Auch FOERBICO versteht sich als strategische Klammer für offene Bildungsprozesse im religionspädagogischen Feld: Das Verbundprojekt stärkt und vernetzt bestehende OER-Communities of Practice und setzt gezielt auf die Etablierung von Metadatenstandards, um die Interoperabilität über Plattform- und Institutionsgrenzen hinweg zu fördern. In der Schwerpunktsetzung auf religionsbezogene Bildungsakteure zeigt sich jedoch eine fachspezifische Verankerung, die Kooperationen mit anderen Fachkulturen bislang nur punktuell realisiert. Damit steht auch FOERBICO vor der Herausforderung, dass OER-/OEP-Initiativen oft auf ihre jeweiligen Fachkulturen beschränkt bleiben, was den Wissenstransfer und die nachhaltige Wirkung über disziplinäre Grenzen hinweg einschränkt.

Ehrenamt als Bildungsakteur

Prof. Kerres richtete noch den Blick auf eine oft übersehene Bildungsdimension: die Qualifizierung ehrenamtlich Engagierter. Ob in der Geflüchtetenhilfe oder in der Arbeit mit Kindern und Jugendlichen sind viele Ehrenamtliche gefordert, sich kontinuierlich fortzubilden.
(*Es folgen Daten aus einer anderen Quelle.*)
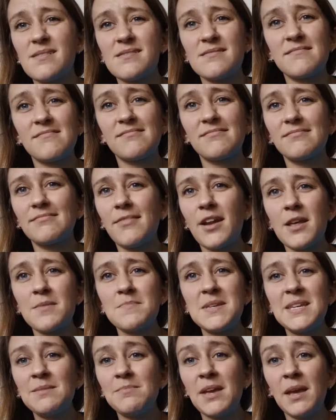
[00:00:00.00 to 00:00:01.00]
on what I
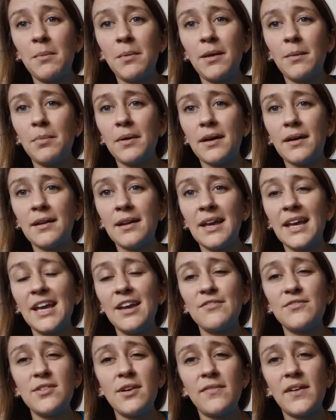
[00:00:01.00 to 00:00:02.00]
mean maybe. But
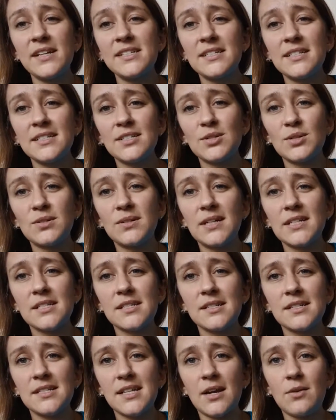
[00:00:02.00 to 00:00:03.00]
if you have ideas or
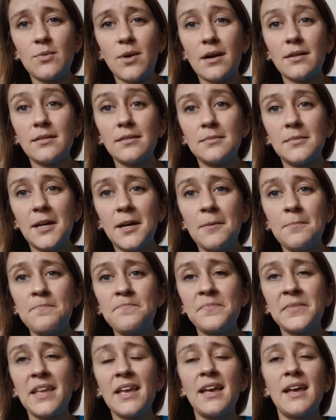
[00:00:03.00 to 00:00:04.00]
questions, I welcome them.
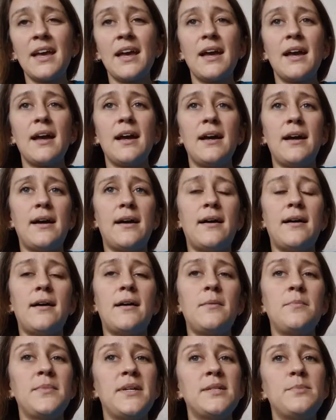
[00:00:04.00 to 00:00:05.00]

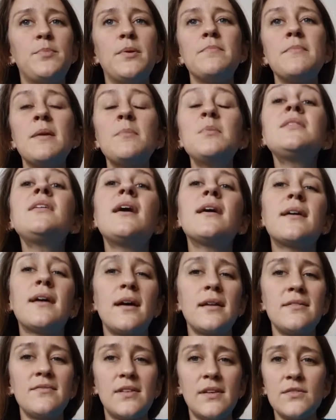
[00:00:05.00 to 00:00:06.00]
But maybe that
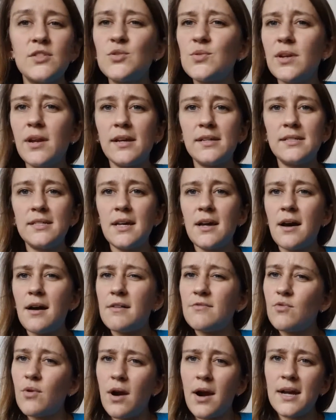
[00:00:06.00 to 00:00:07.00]
kind of gives you an idea
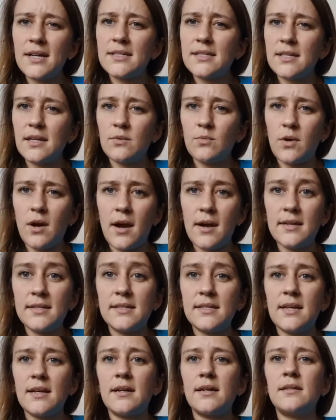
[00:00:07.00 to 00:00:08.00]
of where I sit, where I
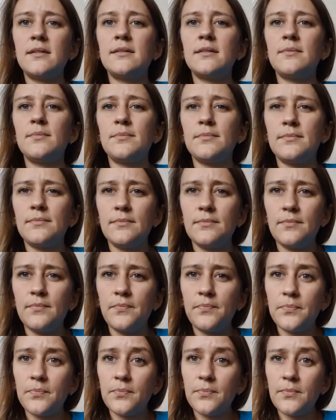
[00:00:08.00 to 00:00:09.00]
stand,
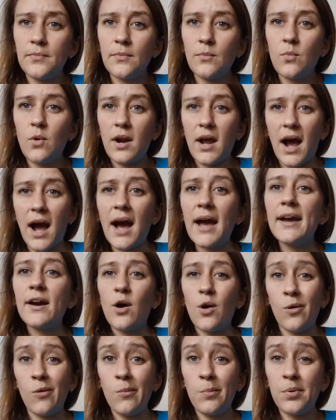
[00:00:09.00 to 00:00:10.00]
what I
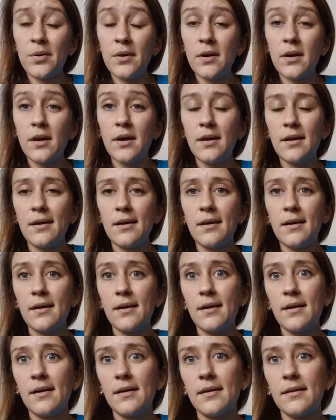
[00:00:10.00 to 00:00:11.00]
hope
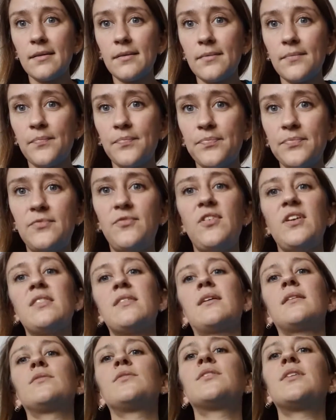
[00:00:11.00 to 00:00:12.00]
faith
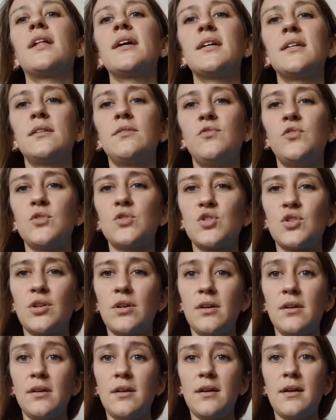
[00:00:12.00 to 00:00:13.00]
can look like in the
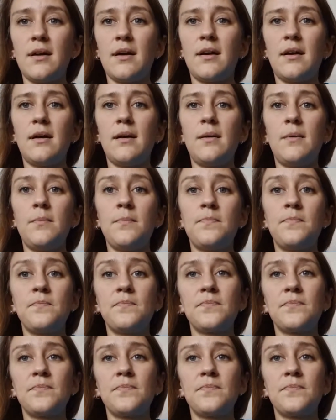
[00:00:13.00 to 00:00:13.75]
future. AndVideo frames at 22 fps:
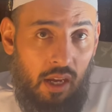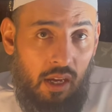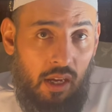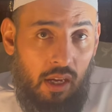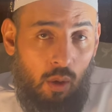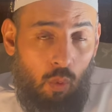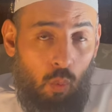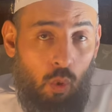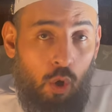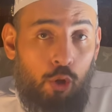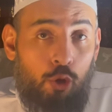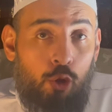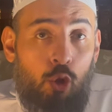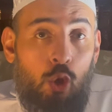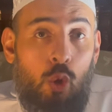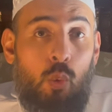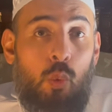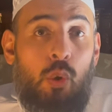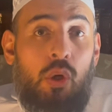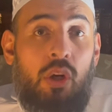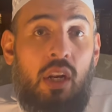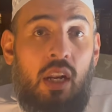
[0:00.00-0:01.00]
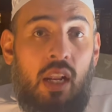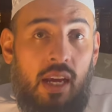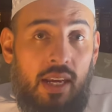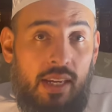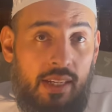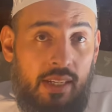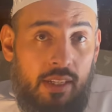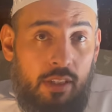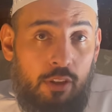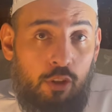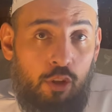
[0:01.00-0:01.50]
what you would
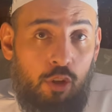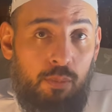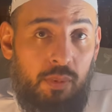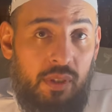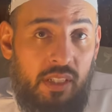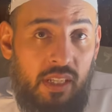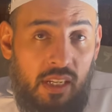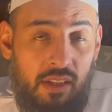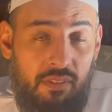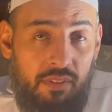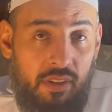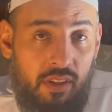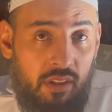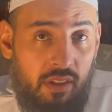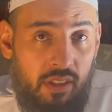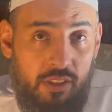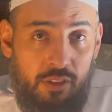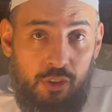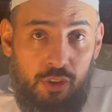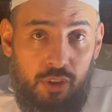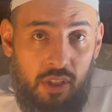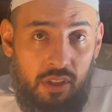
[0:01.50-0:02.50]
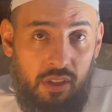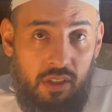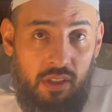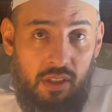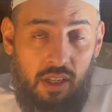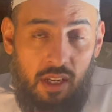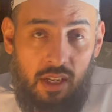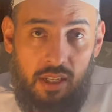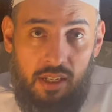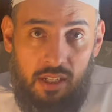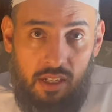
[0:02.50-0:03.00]
like to be delivered on this channel.
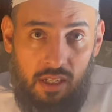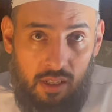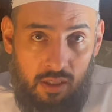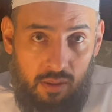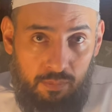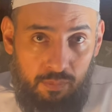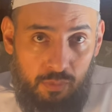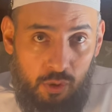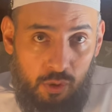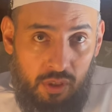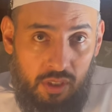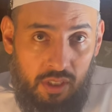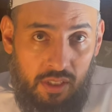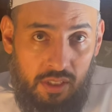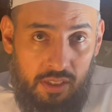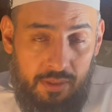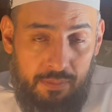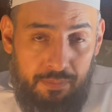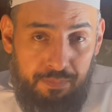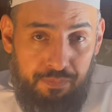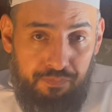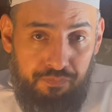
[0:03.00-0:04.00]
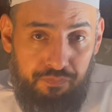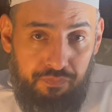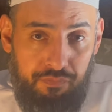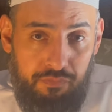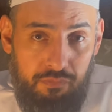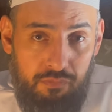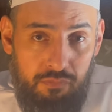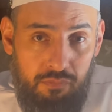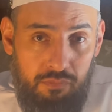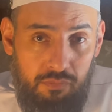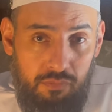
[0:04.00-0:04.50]
And alhamdulillah,
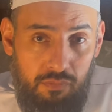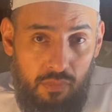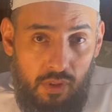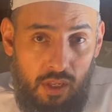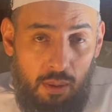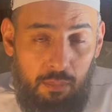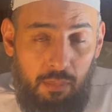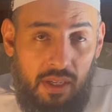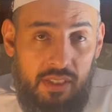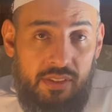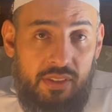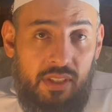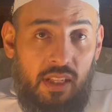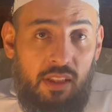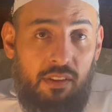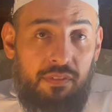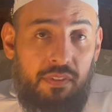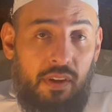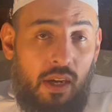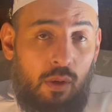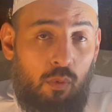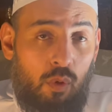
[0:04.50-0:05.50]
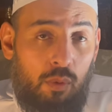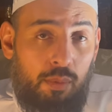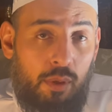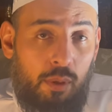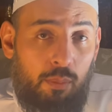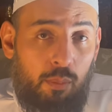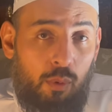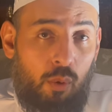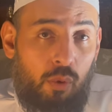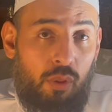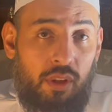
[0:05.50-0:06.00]
myself, I will be
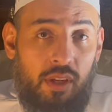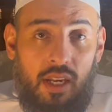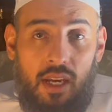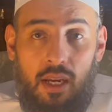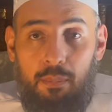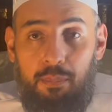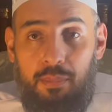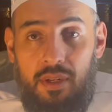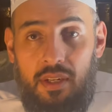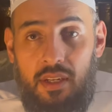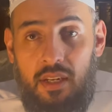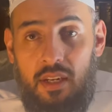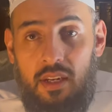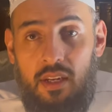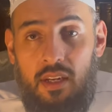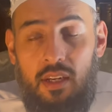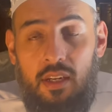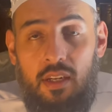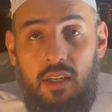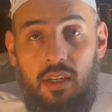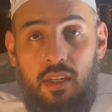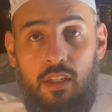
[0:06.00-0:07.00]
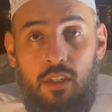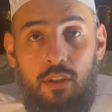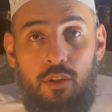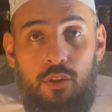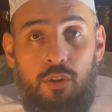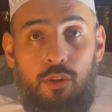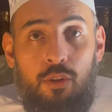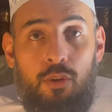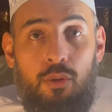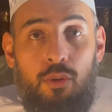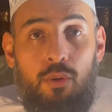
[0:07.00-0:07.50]
more than happy
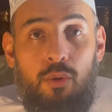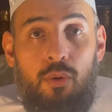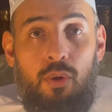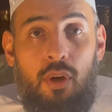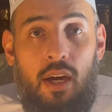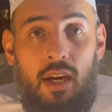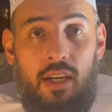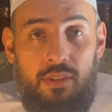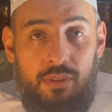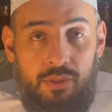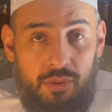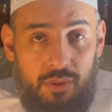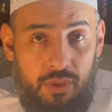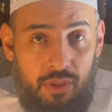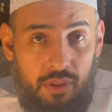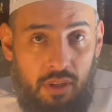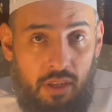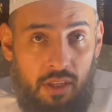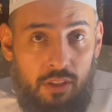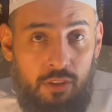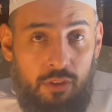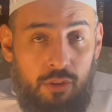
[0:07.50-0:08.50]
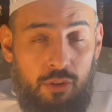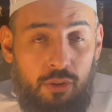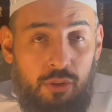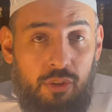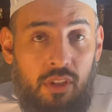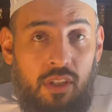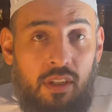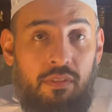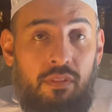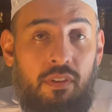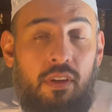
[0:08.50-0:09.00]
to answer and to
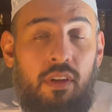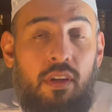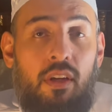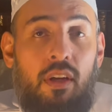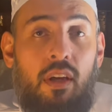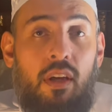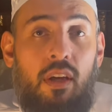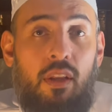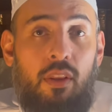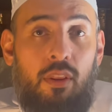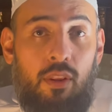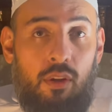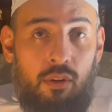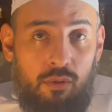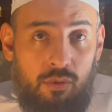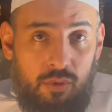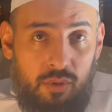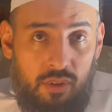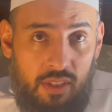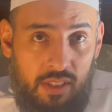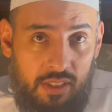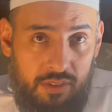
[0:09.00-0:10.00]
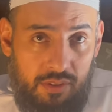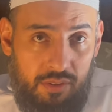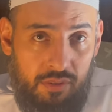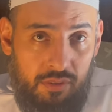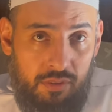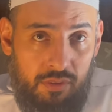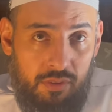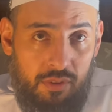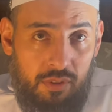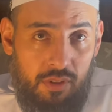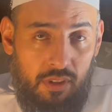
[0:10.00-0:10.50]
deliver those
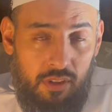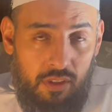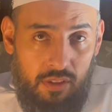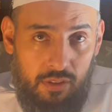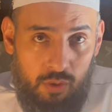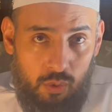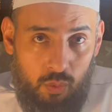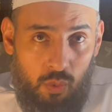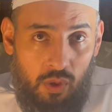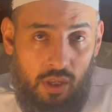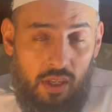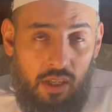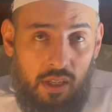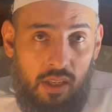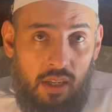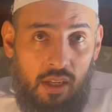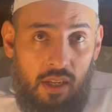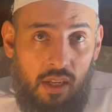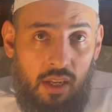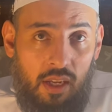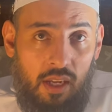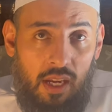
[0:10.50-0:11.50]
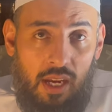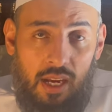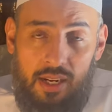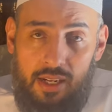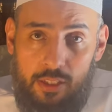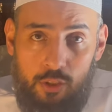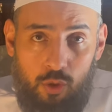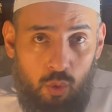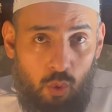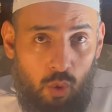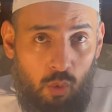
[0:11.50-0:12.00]
lessons as well. And
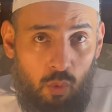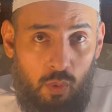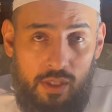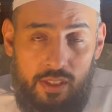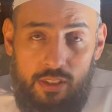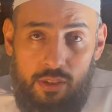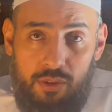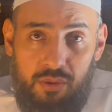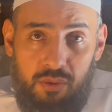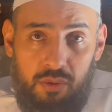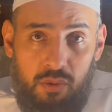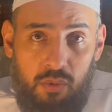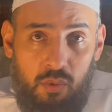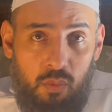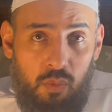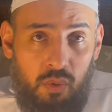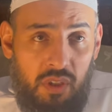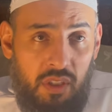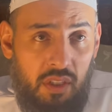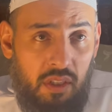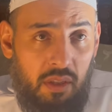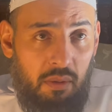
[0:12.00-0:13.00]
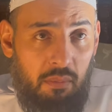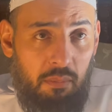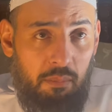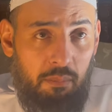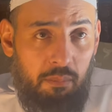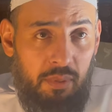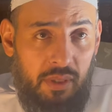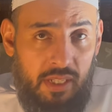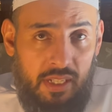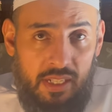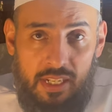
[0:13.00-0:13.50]
as always, we
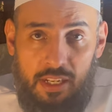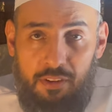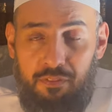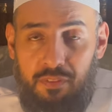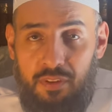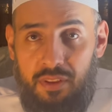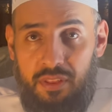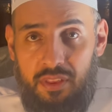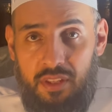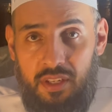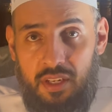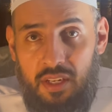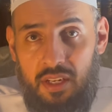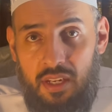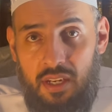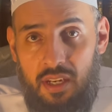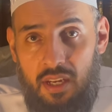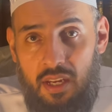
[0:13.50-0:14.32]
begin everything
Oftmals stehen sie dabei unter einem gewissen Qualifizierungsdruck, dem sie zeitlich kaum gerecht werden können. Deshalb stellte sich das Learning Lab die Frage: Wie lassen sich Bildungsräume gestalten, die jenseits formaler Settings niedrigschwellige Lerngelegenheiten bieten und die Qualifizierung im Ehrenamt auf diese stärken?

Ein Beispiel dafür ist das gemeinsam mit dem Volkshochschulverband entwickelte Ehrenamtsportal. Es zeigt exemplarisch, wie digitale Infrastruktur niedrigschwellige Lernangebote bereitstellen und den Wissenstransfer innerhalb von Communities fördern kann.

Die Chance von Personal Learning Environments

Am Ende des Gesprächs rückte ein Konzept in den Fokus, das vor allem mit Blick auf Lebenslanges Lernen zunehmend an Bedeutung gewinnt: sogenannte Personal Learning Environments (PLEs). Diese individuell gestaltbaren Lernumgebungen ermöglichen es Lernenden, eigene Bildungswege zu entwickeln, die sie über ihre gesamte Lebensspanne hinweg nutzen können. Sie eröffnen Chancen für selbstbestimmtes Lernen und ermöglichen die Verschränkung von formellen und informellen Lernprozessen.

Eine vertiefende Auseinandersetzung mit diesem Ansatz erscheint 2026 in einer gemeinsamen Publikation von Paula Paschke, Florian Mayrhofer und Laura Mößle von der Professur für Religionspädagogik und Mediendidaktik der Goethe-Universität Frankfurt im Sammelband Räume der Hochschullehre. Bildungsorte für die Zukunft, herausgegeben von Mrohs, Lorenz et al. im transcript Verlag.

Das Gespräch mit Prof. Kerres bot einen inspirierenden Impuls, Bildungsräume auch über formale Bildungsinstitutionen hinaus zu denken. Es ermutigte dazu, im Rahmen des FOERBICO-Projekts und darüber hinaus Perspektiven auf gemeinschaftliches Lernen und die Gestaltung offener Bildungsinfrastrukturen weiterzuentwickeln.